AI Template Search
N8N Bazar

Find n8n Templates with AI Search

Search thousands of workflows using natural language. Find exactly what you need, instantly.

Start Searching Free
Sep 5, 2025

Generate Survey Insights with n8n, Qdrant & OpenAI

Generate Actionable Survey Insights with n8n, Qdrant & OpenAI Survey data is valuable, but manually reading hundreds or thousands of responses can be slow and inconsistent. This n8n workflow template shows you how to turn raw survey answers into clear, auditable insights using: OpenAI embeddings Qdrant as a vector database K-means clustering to group similar […]

Generate Survey Insights with n8n, Qdrant & OpenAI

Generate Actionable Survey Insights with n8n, Qdrant & OpenAI

Survey data is valuable, but manually reading hundreds or thousands of responses can be slow and inconsistent. This n8n workflow template shows you how to turn raw survey answers into clear, auditable insights using:

  • OpenAI embeddings
  • Qdrant as a vector database
  • K-means clustering to group similar answers
  • An LLM summarizer to generate insights and sentiment

You keep full traceability, including participant IDs, answer counts, and raw responses, so you can always see how each insight was produced.


What you will learn

By the end of this guide, you will understand how to:

  • Prepare survey responses in n8n as question-answer pairs with metadata
  • Generate OpenAI embeddings and store them in Qdrant for fast, flexible querying
  • Run K-means clustering on similar answers to each question
  • Use an LLM to summarize clusters into clear insights with sentiment labels
  • Export all results back into Google Sheets for review and reporting
  • Tune and troubleshoot the workflow for large surveys and better quality outputs

Core idea: why this n8n survey workflow works

Simply pasting all responses into a single LLM prompt can give you a quick summary, but you lose:

  • Nuance between different types of answers
  • Visibility into how many people share each opinion
  • Traceability back to specific participants and their responses

This workflow solves those problems by:

  • Vectorizing each individual answer with OpenAI embeddings so semantic similarity is measured accurately.
  • Storing embeddings in Qdrant along with metadata such as question text, participant ID, and survey name.
  • Clustering similar answers with K-means, then summarizing each cluster separately using an LLM.
  • Exporting structured insights to Google Sheets (or another datastore) with counts, IDs, and raw answers for auditability.

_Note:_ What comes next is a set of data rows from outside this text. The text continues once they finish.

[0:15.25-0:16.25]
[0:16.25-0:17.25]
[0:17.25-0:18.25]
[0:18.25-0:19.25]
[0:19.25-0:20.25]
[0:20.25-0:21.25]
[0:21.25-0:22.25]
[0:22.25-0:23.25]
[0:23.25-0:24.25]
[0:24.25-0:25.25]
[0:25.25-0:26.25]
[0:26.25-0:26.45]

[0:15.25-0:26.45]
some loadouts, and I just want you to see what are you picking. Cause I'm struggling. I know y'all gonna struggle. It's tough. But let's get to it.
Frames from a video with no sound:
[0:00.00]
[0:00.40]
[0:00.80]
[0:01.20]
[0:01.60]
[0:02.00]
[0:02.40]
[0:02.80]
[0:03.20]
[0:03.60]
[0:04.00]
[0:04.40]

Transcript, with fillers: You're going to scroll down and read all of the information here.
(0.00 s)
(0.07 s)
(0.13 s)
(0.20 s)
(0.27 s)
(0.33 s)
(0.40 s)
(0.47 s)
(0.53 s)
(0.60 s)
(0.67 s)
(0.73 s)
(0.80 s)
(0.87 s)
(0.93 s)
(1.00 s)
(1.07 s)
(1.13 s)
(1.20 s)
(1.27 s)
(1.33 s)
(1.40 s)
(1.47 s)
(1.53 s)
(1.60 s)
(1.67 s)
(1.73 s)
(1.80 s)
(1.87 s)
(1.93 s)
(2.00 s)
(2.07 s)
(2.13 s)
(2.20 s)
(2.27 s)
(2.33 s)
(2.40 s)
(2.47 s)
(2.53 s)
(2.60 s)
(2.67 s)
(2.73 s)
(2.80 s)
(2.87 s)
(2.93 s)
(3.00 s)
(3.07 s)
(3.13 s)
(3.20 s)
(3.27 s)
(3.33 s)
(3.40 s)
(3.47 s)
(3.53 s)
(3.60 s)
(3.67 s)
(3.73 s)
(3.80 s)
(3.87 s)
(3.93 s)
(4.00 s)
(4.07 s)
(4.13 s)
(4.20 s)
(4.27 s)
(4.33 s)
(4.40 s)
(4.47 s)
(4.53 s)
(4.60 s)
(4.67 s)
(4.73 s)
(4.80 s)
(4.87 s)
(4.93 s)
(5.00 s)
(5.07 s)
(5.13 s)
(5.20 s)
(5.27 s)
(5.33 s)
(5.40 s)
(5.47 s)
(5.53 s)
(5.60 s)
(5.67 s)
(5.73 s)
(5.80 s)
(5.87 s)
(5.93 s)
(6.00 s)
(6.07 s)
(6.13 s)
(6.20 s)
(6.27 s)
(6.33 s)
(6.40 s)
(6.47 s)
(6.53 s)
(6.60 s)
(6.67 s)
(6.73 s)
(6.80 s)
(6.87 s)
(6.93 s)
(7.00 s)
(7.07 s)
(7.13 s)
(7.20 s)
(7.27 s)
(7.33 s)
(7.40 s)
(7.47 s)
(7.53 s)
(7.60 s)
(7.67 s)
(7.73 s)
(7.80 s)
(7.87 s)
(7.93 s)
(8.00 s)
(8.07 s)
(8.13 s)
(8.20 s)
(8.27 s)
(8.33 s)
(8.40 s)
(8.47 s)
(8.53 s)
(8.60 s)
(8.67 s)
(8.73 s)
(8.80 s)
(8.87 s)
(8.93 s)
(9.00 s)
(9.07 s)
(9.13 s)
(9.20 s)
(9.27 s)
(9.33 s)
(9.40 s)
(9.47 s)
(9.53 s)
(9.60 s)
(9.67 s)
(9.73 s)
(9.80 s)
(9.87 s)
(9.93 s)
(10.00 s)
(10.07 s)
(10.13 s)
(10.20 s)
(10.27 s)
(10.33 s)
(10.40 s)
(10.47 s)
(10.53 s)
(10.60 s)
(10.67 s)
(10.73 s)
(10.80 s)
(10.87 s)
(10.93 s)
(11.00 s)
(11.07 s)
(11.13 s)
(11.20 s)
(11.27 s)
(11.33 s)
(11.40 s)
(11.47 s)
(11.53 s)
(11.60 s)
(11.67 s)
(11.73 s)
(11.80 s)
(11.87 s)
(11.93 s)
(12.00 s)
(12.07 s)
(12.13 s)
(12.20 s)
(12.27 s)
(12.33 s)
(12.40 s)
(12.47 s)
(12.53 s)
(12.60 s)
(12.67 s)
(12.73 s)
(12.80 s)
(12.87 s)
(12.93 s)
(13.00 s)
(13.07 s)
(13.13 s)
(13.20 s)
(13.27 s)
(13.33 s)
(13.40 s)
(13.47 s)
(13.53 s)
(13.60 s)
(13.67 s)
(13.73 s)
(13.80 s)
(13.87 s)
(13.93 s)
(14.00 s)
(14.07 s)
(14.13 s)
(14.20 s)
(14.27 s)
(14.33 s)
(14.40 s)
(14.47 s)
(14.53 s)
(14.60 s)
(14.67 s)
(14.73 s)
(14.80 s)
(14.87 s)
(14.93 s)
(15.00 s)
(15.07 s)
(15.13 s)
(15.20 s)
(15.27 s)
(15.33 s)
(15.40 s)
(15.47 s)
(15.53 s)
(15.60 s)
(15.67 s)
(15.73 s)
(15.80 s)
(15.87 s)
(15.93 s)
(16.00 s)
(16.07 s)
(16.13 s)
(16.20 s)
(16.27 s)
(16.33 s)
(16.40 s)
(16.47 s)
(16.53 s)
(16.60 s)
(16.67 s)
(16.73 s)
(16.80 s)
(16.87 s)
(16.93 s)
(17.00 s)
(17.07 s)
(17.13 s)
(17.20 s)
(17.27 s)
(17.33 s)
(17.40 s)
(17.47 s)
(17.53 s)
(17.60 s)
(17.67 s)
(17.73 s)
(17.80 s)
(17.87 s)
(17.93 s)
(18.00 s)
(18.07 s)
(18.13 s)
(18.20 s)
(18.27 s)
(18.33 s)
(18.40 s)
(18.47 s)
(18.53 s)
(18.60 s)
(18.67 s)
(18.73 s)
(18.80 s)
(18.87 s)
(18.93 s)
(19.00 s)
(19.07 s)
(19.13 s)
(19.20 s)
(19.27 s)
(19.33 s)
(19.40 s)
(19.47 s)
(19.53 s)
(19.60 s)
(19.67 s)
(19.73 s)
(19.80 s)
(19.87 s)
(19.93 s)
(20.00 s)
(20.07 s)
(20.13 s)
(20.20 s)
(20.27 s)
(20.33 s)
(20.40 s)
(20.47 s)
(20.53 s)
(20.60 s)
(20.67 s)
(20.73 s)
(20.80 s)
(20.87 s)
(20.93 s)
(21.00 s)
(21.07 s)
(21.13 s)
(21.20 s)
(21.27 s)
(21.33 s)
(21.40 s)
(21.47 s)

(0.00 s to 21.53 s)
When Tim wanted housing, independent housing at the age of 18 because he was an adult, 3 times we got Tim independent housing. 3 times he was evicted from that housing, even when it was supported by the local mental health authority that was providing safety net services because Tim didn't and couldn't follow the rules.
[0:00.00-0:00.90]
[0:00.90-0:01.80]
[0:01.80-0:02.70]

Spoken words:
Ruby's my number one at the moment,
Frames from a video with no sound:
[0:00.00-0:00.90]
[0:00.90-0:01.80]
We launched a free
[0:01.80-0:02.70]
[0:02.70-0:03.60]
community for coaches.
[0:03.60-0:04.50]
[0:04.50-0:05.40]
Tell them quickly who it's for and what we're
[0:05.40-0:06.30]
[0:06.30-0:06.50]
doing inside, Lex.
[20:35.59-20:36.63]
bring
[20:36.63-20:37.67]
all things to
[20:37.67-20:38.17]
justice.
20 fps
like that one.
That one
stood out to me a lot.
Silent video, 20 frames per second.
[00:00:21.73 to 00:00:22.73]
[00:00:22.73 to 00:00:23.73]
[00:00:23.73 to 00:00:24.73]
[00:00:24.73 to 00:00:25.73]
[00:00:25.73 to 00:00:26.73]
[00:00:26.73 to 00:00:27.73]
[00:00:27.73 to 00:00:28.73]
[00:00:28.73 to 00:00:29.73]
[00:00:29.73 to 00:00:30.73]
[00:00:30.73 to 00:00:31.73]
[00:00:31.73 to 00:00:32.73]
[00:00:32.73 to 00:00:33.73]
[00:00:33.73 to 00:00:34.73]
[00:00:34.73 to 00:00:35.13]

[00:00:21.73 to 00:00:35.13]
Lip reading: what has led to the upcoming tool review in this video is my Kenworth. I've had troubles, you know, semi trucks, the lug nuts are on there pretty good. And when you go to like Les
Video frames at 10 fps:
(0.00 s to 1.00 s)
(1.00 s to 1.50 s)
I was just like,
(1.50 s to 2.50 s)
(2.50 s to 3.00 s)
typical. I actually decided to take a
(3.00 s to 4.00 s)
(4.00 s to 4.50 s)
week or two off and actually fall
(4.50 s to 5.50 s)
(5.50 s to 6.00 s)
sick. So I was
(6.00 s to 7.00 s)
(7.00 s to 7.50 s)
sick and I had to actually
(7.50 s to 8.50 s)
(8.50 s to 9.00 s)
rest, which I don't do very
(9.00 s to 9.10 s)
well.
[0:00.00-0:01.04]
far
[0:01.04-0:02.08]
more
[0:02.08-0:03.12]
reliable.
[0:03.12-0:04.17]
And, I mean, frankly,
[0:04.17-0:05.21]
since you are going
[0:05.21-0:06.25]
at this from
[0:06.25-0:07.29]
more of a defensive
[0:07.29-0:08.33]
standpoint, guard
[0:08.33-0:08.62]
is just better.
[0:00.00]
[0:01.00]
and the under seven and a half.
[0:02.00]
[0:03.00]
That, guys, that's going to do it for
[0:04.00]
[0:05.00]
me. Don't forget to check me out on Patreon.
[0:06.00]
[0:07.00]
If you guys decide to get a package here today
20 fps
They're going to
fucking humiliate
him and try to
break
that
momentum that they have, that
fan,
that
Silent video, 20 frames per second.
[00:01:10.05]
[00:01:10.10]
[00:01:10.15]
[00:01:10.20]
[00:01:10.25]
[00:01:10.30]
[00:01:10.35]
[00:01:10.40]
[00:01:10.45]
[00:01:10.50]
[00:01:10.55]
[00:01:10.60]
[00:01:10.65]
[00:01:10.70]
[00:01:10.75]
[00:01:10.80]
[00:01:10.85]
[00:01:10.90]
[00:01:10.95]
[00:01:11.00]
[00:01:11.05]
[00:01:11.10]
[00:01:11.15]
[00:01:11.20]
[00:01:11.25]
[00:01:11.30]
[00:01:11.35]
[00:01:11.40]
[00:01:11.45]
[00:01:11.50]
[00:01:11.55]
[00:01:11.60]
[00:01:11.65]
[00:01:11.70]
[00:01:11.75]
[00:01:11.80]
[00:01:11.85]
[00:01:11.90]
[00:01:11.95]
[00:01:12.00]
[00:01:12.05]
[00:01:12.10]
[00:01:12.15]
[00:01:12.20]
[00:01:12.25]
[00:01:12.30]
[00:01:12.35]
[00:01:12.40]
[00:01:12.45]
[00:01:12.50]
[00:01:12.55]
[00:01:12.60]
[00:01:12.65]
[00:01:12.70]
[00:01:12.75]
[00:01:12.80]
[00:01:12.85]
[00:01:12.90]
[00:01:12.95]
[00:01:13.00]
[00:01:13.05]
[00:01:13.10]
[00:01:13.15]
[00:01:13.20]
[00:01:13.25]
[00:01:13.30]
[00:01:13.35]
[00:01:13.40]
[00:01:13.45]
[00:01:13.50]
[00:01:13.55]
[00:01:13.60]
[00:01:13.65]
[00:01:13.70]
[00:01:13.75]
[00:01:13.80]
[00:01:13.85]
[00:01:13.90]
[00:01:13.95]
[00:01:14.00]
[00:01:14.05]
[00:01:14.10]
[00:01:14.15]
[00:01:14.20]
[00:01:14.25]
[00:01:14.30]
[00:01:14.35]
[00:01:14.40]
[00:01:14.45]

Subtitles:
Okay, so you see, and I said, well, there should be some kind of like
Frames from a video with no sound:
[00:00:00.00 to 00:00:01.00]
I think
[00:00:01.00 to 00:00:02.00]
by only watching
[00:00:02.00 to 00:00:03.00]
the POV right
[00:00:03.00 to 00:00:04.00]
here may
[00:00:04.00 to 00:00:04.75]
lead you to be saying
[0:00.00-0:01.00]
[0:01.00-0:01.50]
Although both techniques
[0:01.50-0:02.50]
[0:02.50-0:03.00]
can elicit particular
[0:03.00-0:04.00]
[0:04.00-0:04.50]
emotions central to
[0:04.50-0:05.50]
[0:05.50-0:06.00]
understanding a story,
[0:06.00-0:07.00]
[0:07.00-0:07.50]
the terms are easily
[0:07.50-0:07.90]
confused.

The result is an automated pipeline that is repeatable, transparent, and easy to adapt for new surveys.


Key concepts before you start

Embeddings and vectorization

An embedding is a numeric representation of text. Similar texts have similar vectors. In this workflow:

  • Each survey answer is converted into an embedding using an OpenAI model, such as text-embedding-3-small.
  • These vectors are stored in Qdrant so that similar answers can be compared and grouped.

Qdrant as a vector store

Qdrant is a vector database. It stores:

  • The embedding vector for each answer
  • Metadata such as the question text, participant ID, and survey name

By filtering on metadata (for example, metadata.question == currentQuestion), you can retrieve only the answers relevant to one specific question.

K-means clustering

K-means is a clustering algorithm that groups similar points (here, answer vectors) into a fixed number of clusters. In this template:

  • A Python-based node runs K-means on the embeddings for one question.
  • You set a maximum number of clusters (for example, up to 10).
  • Each cluster represents a common theme or viewpoint among the answers.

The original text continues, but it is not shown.